> _How to complete this task_: Please output only the lines that begin at the line with "[0.00-1.00s]" and run through the end of the entries below, exactly as written. Drop all pictures.

> _Material supplied_:
◇ ◇ ◇ ◇

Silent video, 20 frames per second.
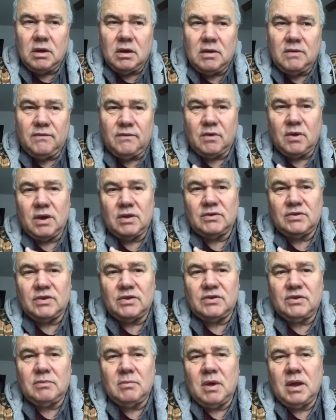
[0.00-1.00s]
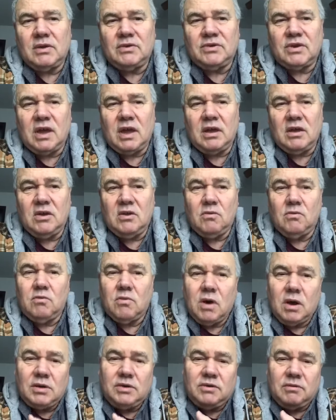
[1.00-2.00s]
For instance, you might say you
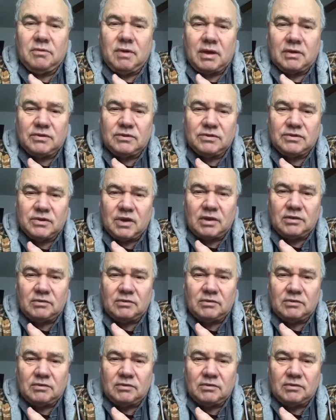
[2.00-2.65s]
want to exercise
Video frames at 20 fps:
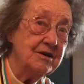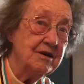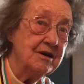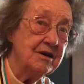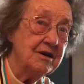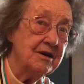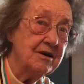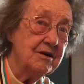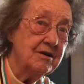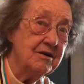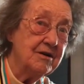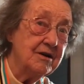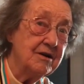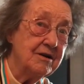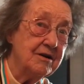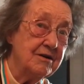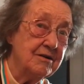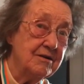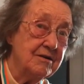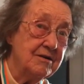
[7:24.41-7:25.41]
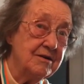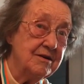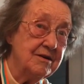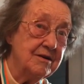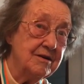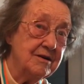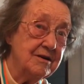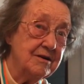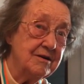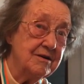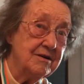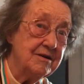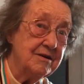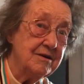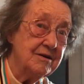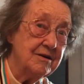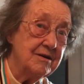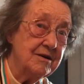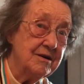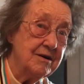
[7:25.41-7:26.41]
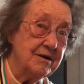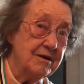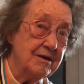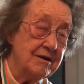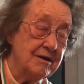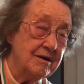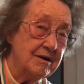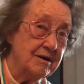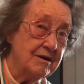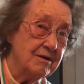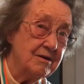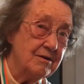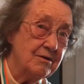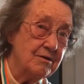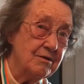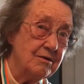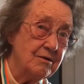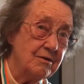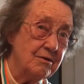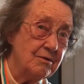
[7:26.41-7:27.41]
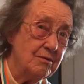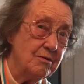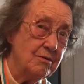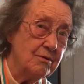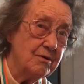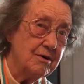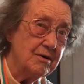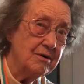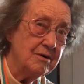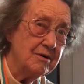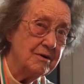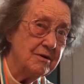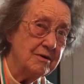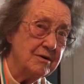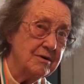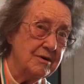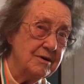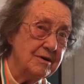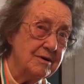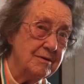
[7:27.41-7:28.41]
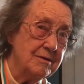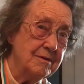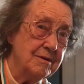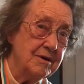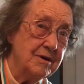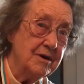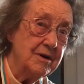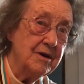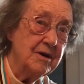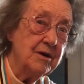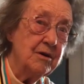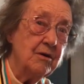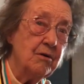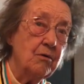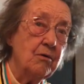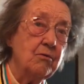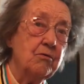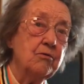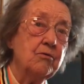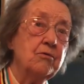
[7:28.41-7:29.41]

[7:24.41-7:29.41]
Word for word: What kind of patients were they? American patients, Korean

◇ ◇ ◇ ◇

> _Response box_:
[0.00-1.00s]
[1.00-2.00s]
For instance, you might say you
[2.00-2.65s]
want to exercise
Video frames at 20 fps:
[7:24.41-7:25.41]
[7:25.41-7:26.41]
[7:26.41-7:27.41]
[7:27.41-7:28.41]
[7:28.41-7:29.41]

[7:24.41-7:29.41]
Word for word: What kind of patients were they? American patients, Korean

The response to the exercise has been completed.